Я приподнялась над стулом.
– Присядьте, инорита, – жестко сказал Штаден-старший. – Рассмотрим эту ситуацию по-другому. Нам нужна ваша помощь. Из-за необдуманных действий моей сестры мы попали в очень непростое положение. Чтобы избежать скандала, Гюнтеру нужен брак. Фиктивный брак. Поэтому мы готовы рассмотреть любые ваши условия, инорита.
– В первоначальном предложении слово «фиктивный» не звучало, – подозрительно припомнила я.
– Должен же я был понять, что вы из себя представляете. Вполне возможно, что Гюнтер нравится вам настолько, что вы через год откажетесь разводиться.
– Не откажусь, – возмутилась я.
– То есть вы согласны?
– То есть я даже замуж за него не выйду. За кого вы меня принимаете?
– За инориту, которая за деньги согласилась играть чужую роль целый месяц.
– Я не хотела, – запротестовала я, – но Ульрика очень уговаривала.
– Да, она уговаривать умеет, – хохотнул Кристиан.
Разговор его уже не тревожил, приятель не выглядел напряженным и готовым на какую-нибудь пакость. Только теперь рядом с ним я не была спокойна и за себя.
– Я тебе сразу говорил, что ничего не выйдет, – заметил Гюнтер. – Фридерика терпеть меня не может.
– Фридерика выглядит разумной иноритой, – не согласился его отец, – мы ей хорошо заплатим, и кроме того в дальнейшем она всегда сможет рассчитывать на помощь нашей семьи. Собственно, инорита Рильке, от вас требуется просто сходить с моим сыном в храм. Два раза. Общаться и проживать с ним не требуется.
– Звучит заманчиво, – заметил Кристиан, подозрительно прищуриваясь, – но почему вам так срочно потребовался именно фиктивный брак и именно с Фридерикой?
– Потому что она выдает себя в Траттене за леди Штрауб, объявление о моей помолвке с которой тетя вчера отправила в газеты.
Кристиан задумался. Судя по выражению его физиономии, сейчас он прокручивал в голове какую-то комбинацию, пытаясь понять, насколько она выгодна.
– То есть заминать скандал будут уже Штраубы? Интересный подход. И сколько вы хотите предложить Фридерике? – спросил он.
– Кристиан… – прошипела я, показывая, что думаю о его предприимчивости.
Но отец Гюнтера назвал сумму. Хорошую сумму. Такую, что хватит на небольшую квартиру если не в центре Гаэрры, то на окраине точно.
– Ого, – Кристиан неприлично присвистнул. – Здорово вас припекло.
– Мы согласны пойти на определенные траты, – Штаден-старший наклонил голову, подчеркивая важность сказанного.
– Нужно составить договор, – деловито предложил Кристиан, словно я уже согласилась. – Письменный, с магической печатью.
– Кристиан!
– Что «Кристиан»? Тебе не нужны деньги? Нужны. Вот я и пытаюсь сделать так, чтобы ты их наверняка получила. А то потратишь год жизни на эту семейку, а они потом откажутся что-либо выплачивать. Фридерика, никто, кроме тебя, им не поможет, поэтому ты можешь запрашивать все что угодно.

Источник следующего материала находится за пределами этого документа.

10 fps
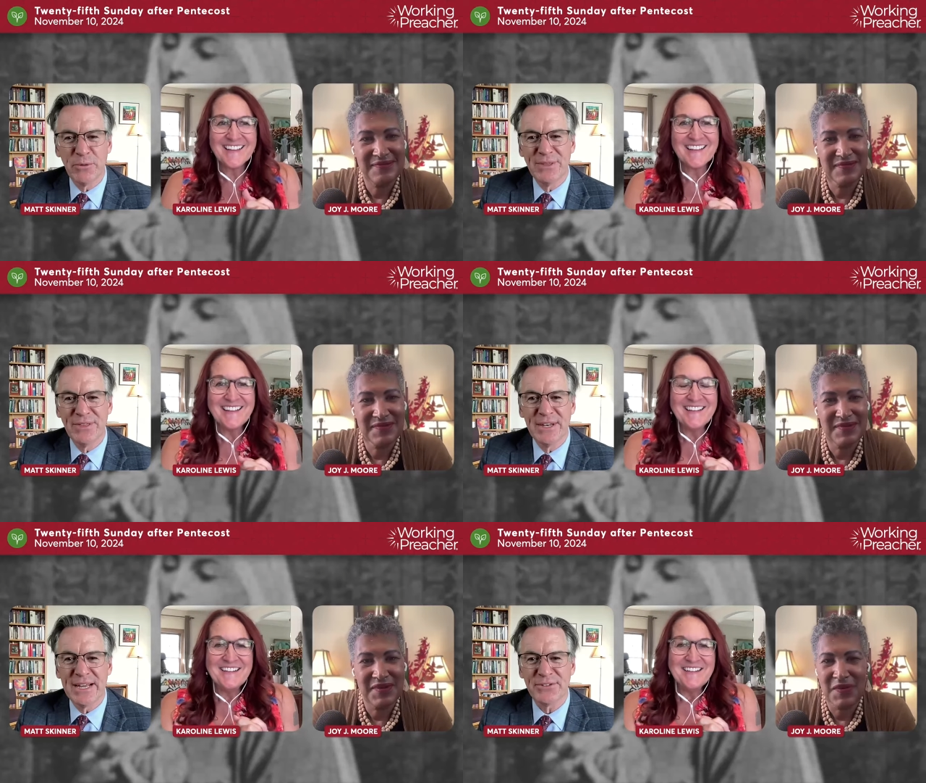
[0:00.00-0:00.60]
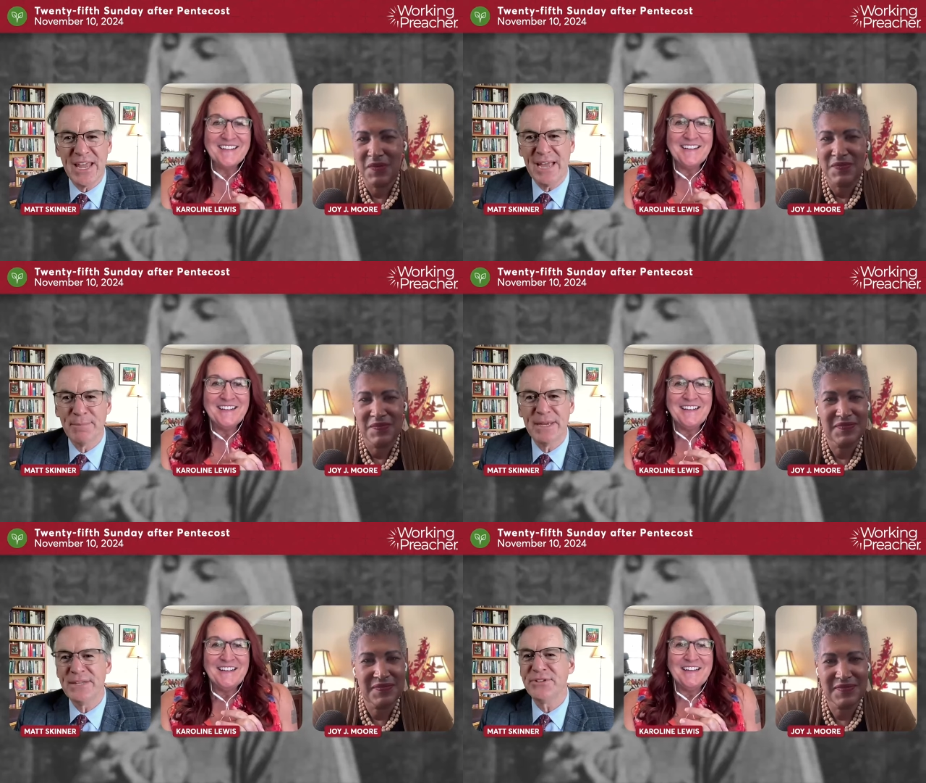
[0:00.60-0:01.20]
Speaker 1: when the next
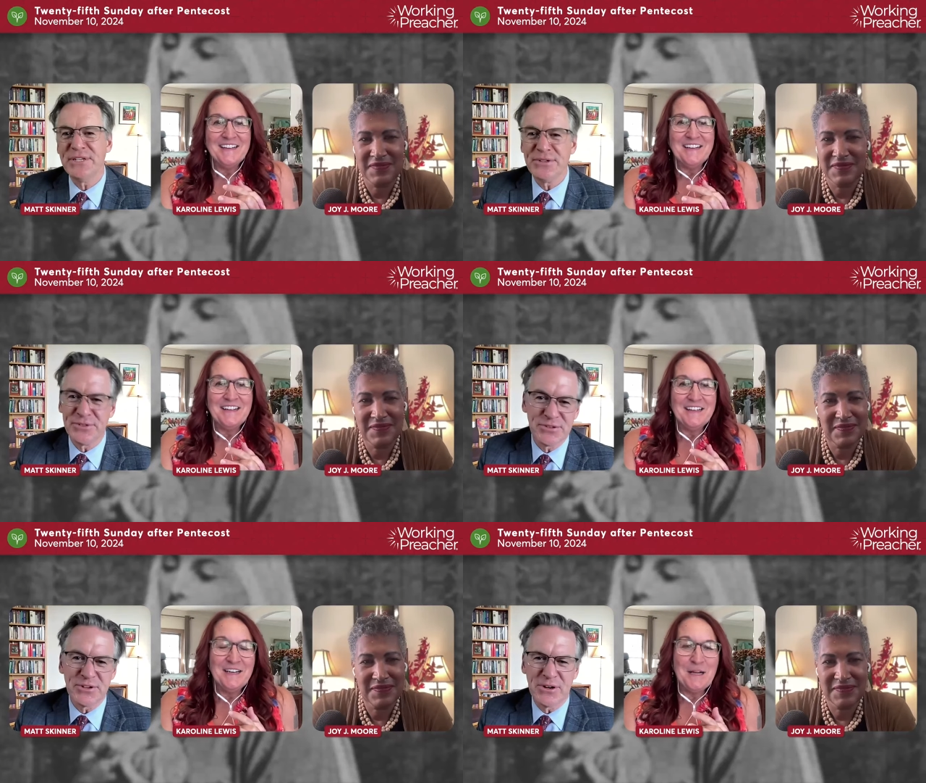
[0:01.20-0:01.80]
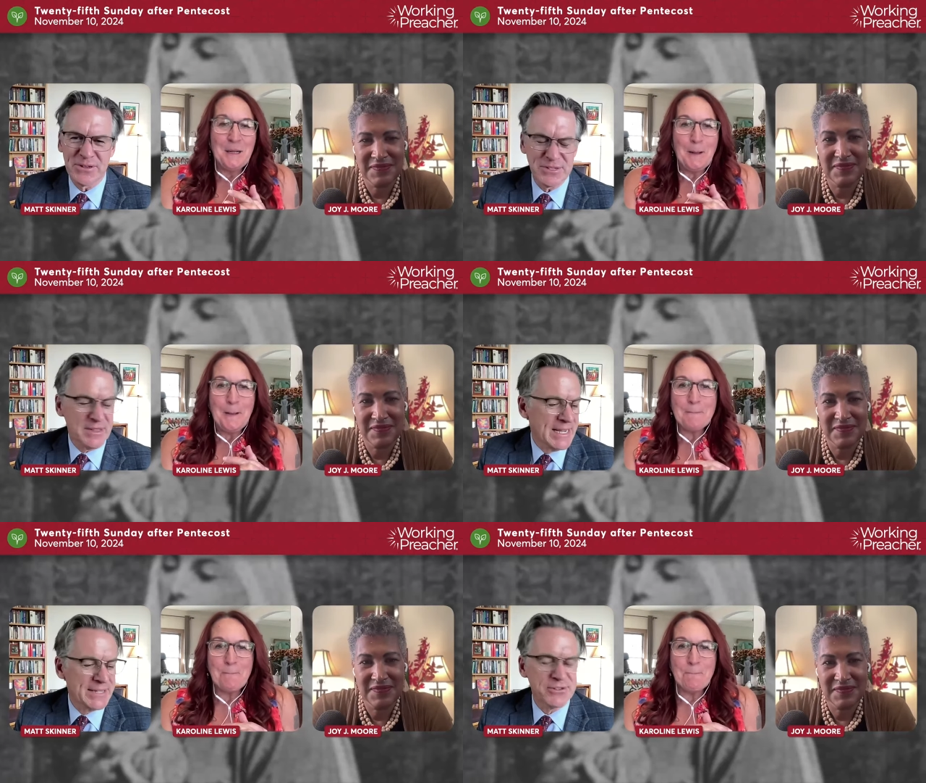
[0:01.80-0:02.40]
campaign season starts, and
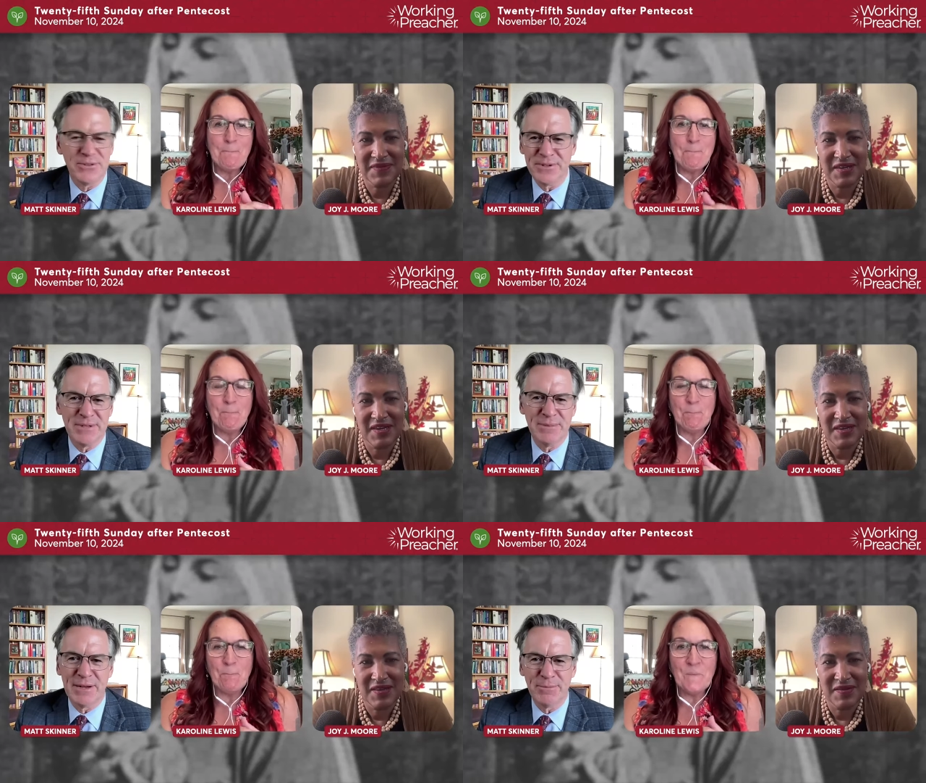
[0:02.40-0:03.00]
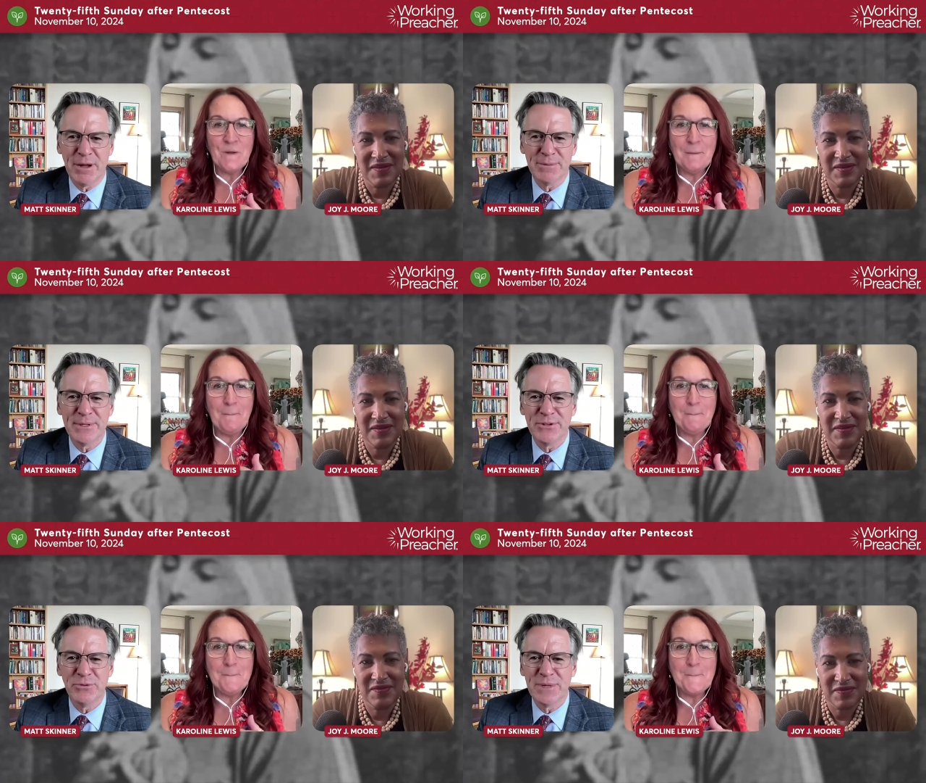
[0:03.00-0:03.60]
the answer is in about probably
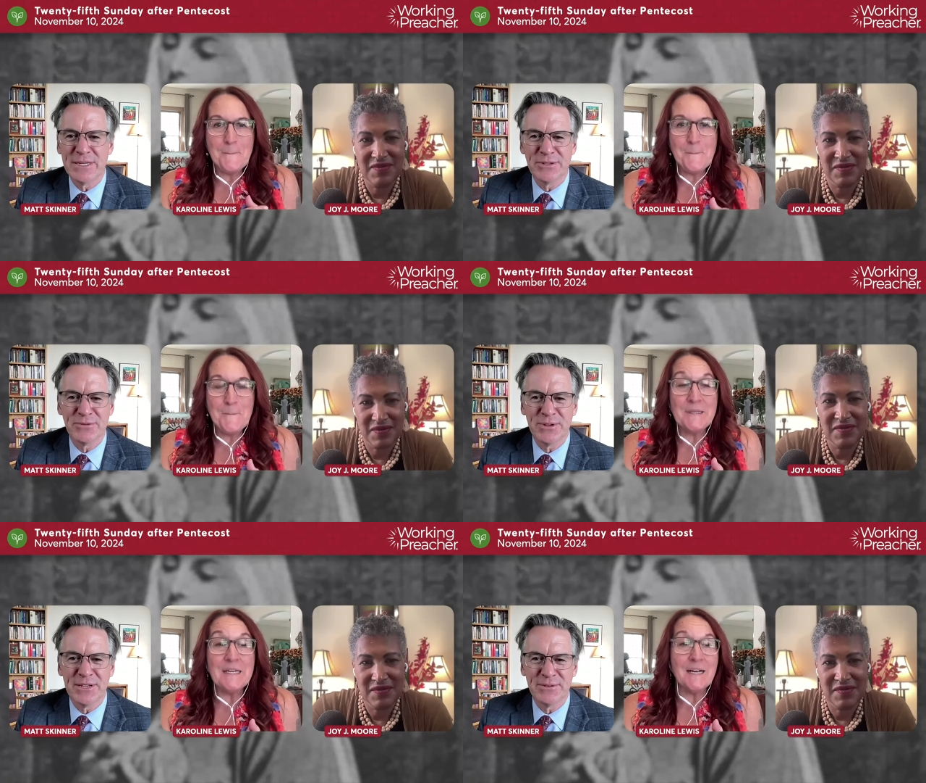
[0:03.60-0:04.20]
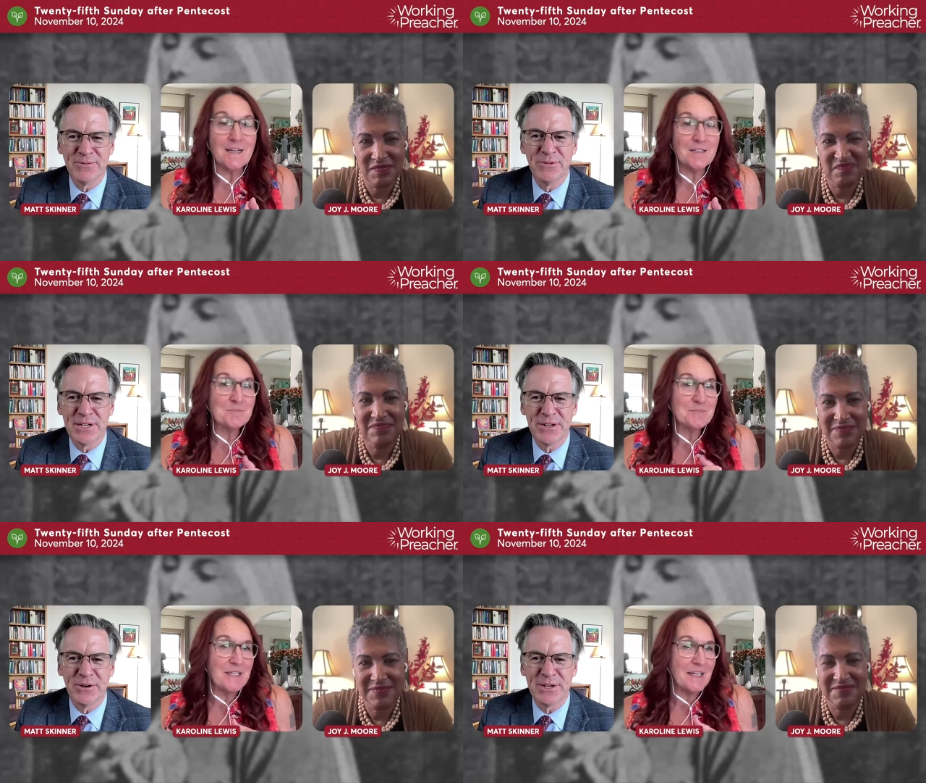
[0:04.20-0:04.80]
two months. We'll get, yeah, we'll get
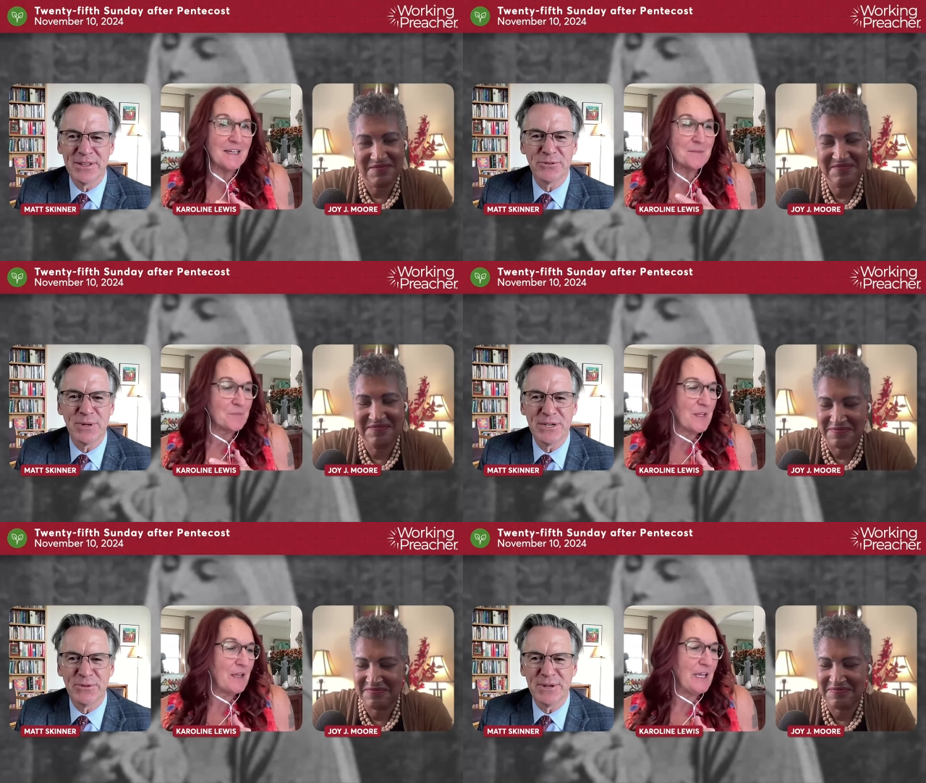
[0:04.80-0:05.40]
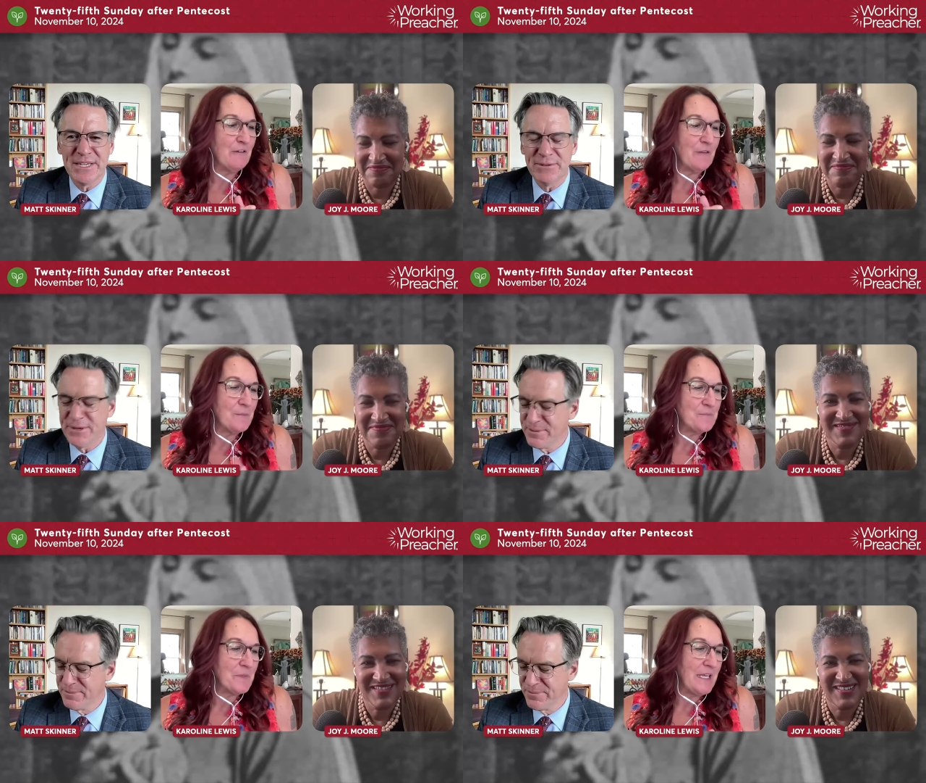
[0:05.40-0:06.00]
going yeah. If,
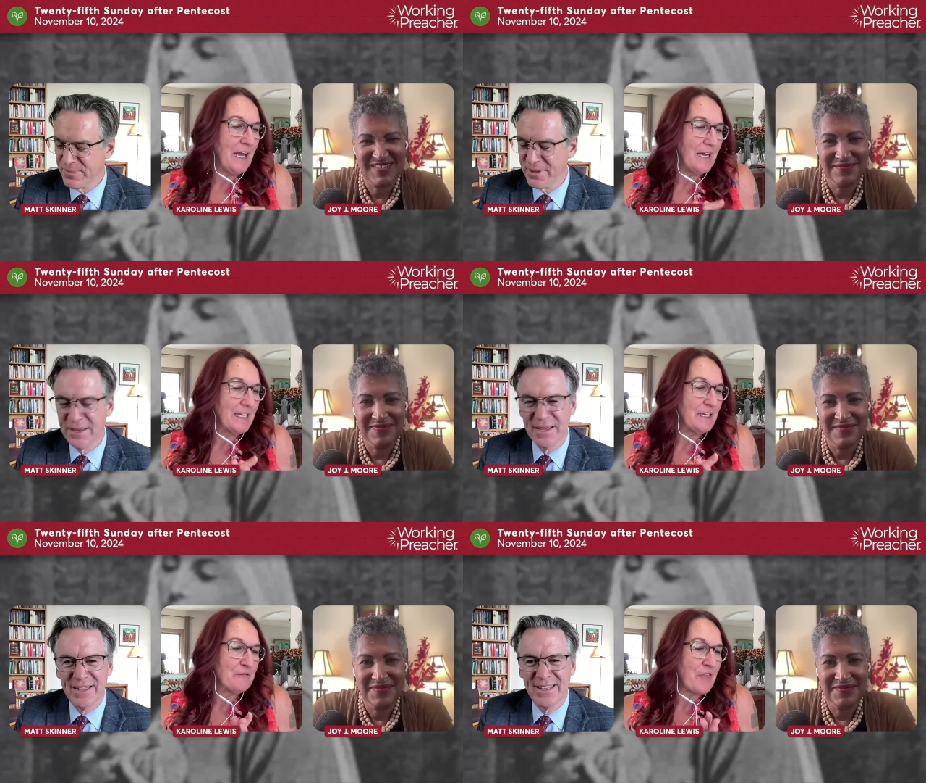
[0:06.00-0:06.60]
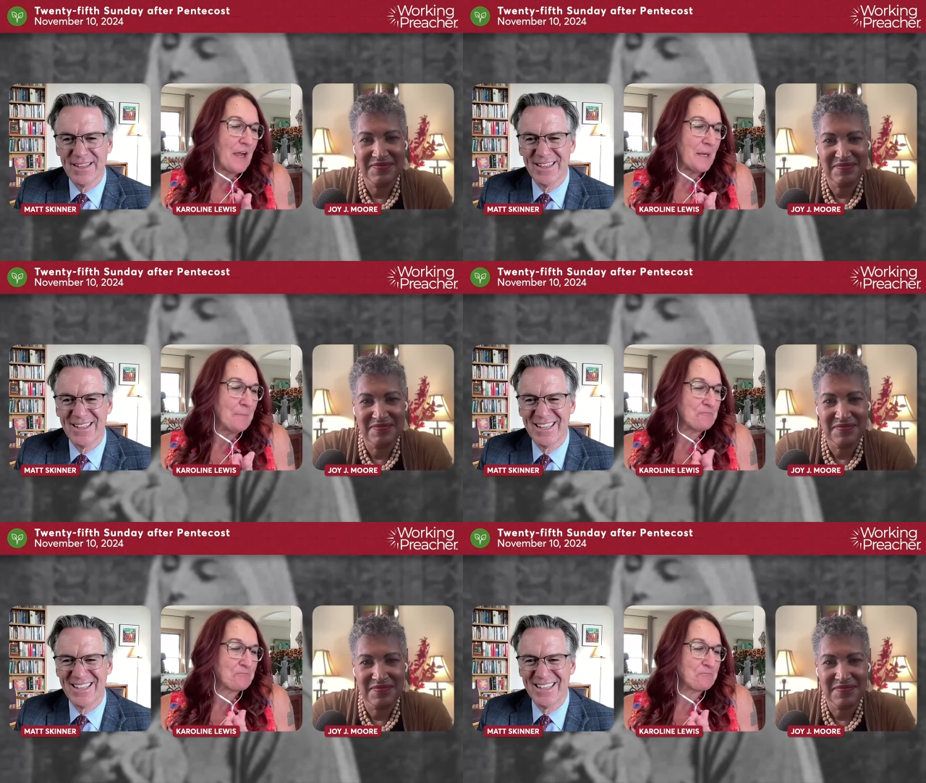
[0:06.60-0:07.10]
Speaker 2: yeah, if that.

Я нехорошо улыбнулась Кристиану.
– Все что угодно? Я согласна помочь, но при одном условии. Условие я буду обсуждать без посторонних. Кристиан, будь добр, оставь нас.
– На меньшую сумму не соглашайся, – предупредил он, неохотно поднимаясь со стула. – Они в безвыходном положении, сама понимаешь, можно выжать и больше, чем предложили. – И совсем тихо, так, чтобы слышала только я, прошептал: – Только не дури, соглашайся. Если уж влезла во всю эту историю, то лишняя защита не помешает. А такая фамилия – это защита.
Во взгляде Штадена-старшего на нас с Кристианом явственно сквозило презрение. Но наверное, слишком сильна была необходимость в моей помощи, что он не только ничего не сказал, но сразу после того, как приятель нас покинул, активировал полог молчания и презрительно процедил:
– И каково ваше условие, инорита?
– Мне не нужны ваши деньги. Я хочу найти убийцу сестры.